A Denning Sentry can detect, within a 150-foot radius, the presence of anything or anybody that shouldn’t be there, the company claims. Its swiveling head contains microwave and infrared (IR) sensors that can detect people as well as smoke. In future editions the head will also contain sniffers that can smell the faint ammonia aroma of a human body.
Needless to say, the Denning Sentry never fulfilled its promise: its maker, Denning Mobile Robotics, went bankrupt in 1993, though it experienced a brief revival shortly thereafter thanks to Australian robotics guru Allan Branch. The problem does not seem to have been handwringing over the moral issues raised by putting robots in charge of human, but rather because the Sentries cost way too much—about $110,000 in Reagan-era money, not including maintenance. An entry-level human guard, by contrast, runs just $22,010 in today’s dollars.

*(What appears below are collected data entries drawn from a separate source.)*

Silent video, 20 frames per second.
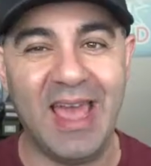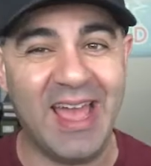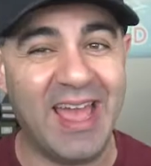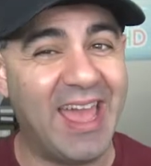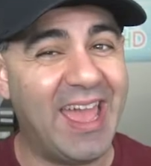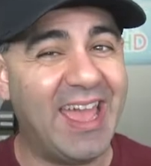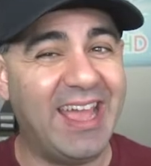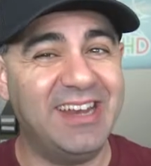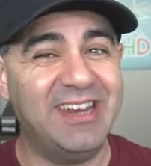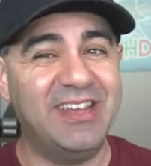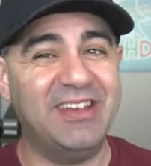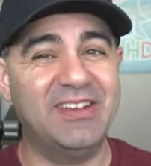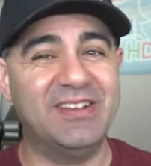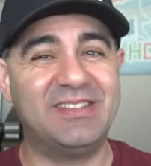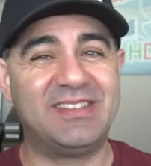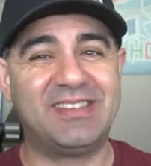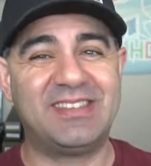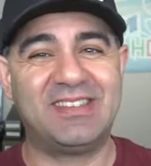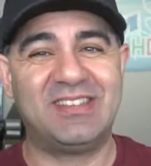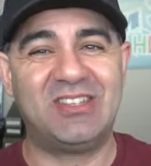Hey
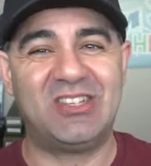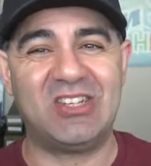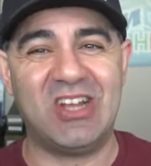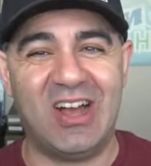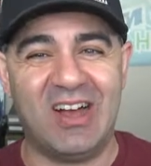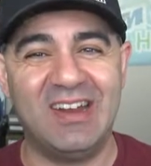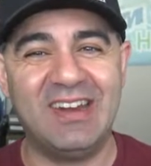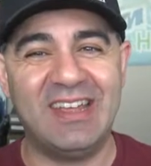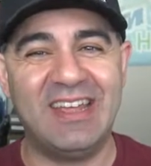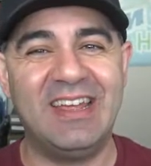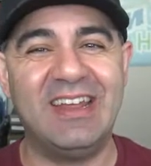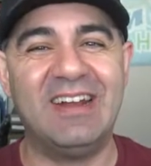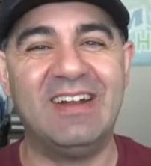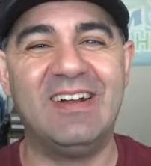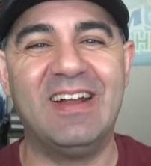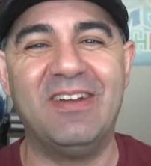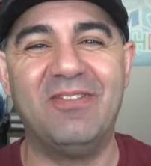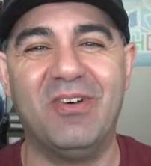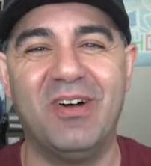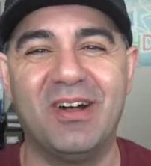dudes, John
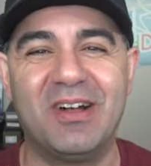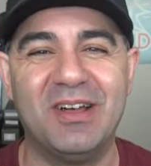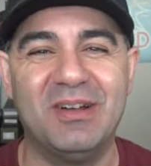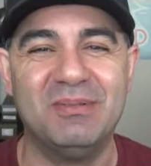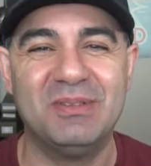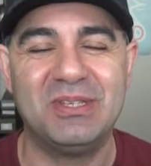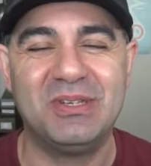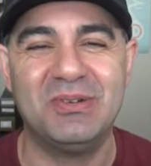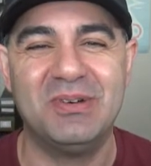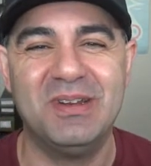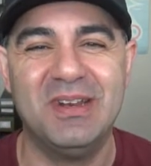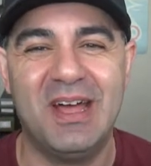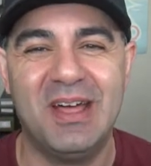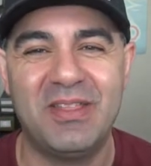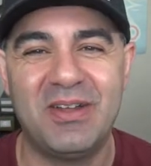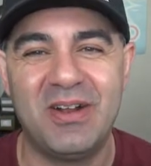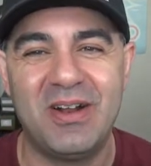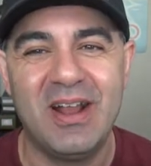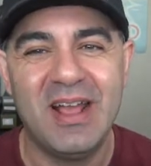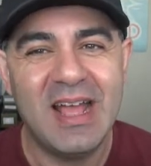here, and welcome to
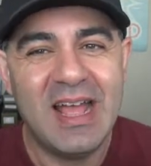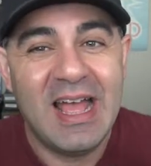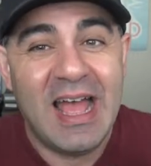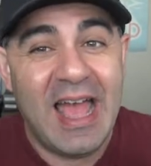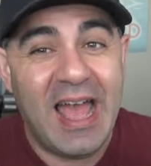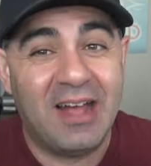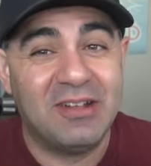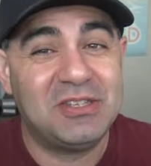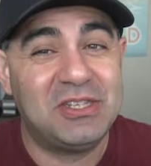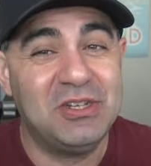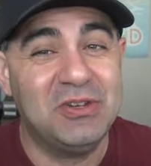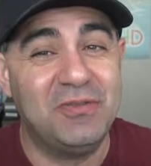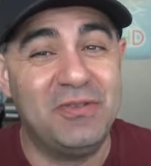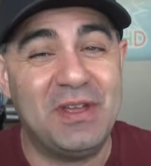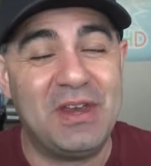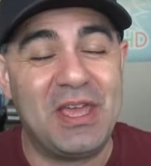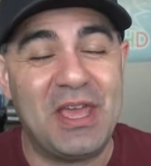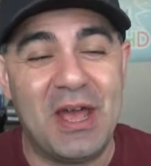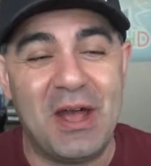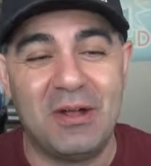another how-to
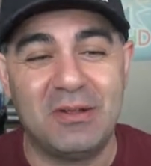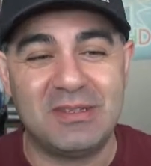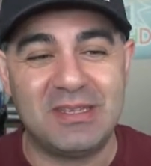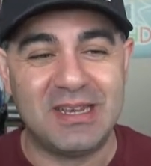video.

There doesn’t seem to have been much consideration given to the potential for robot prison guards since the Denning Sentry’s flameout. But I have to think it’s a natural next application for the technology once SUGVs evolve a bit more. Let’s hope folks stop to ponder the moral dimension to that usage—I have to wonder if human guards will be more willing to employ violent measures if they’re operating a robot from a remote location, rather than actually walking the prison floors.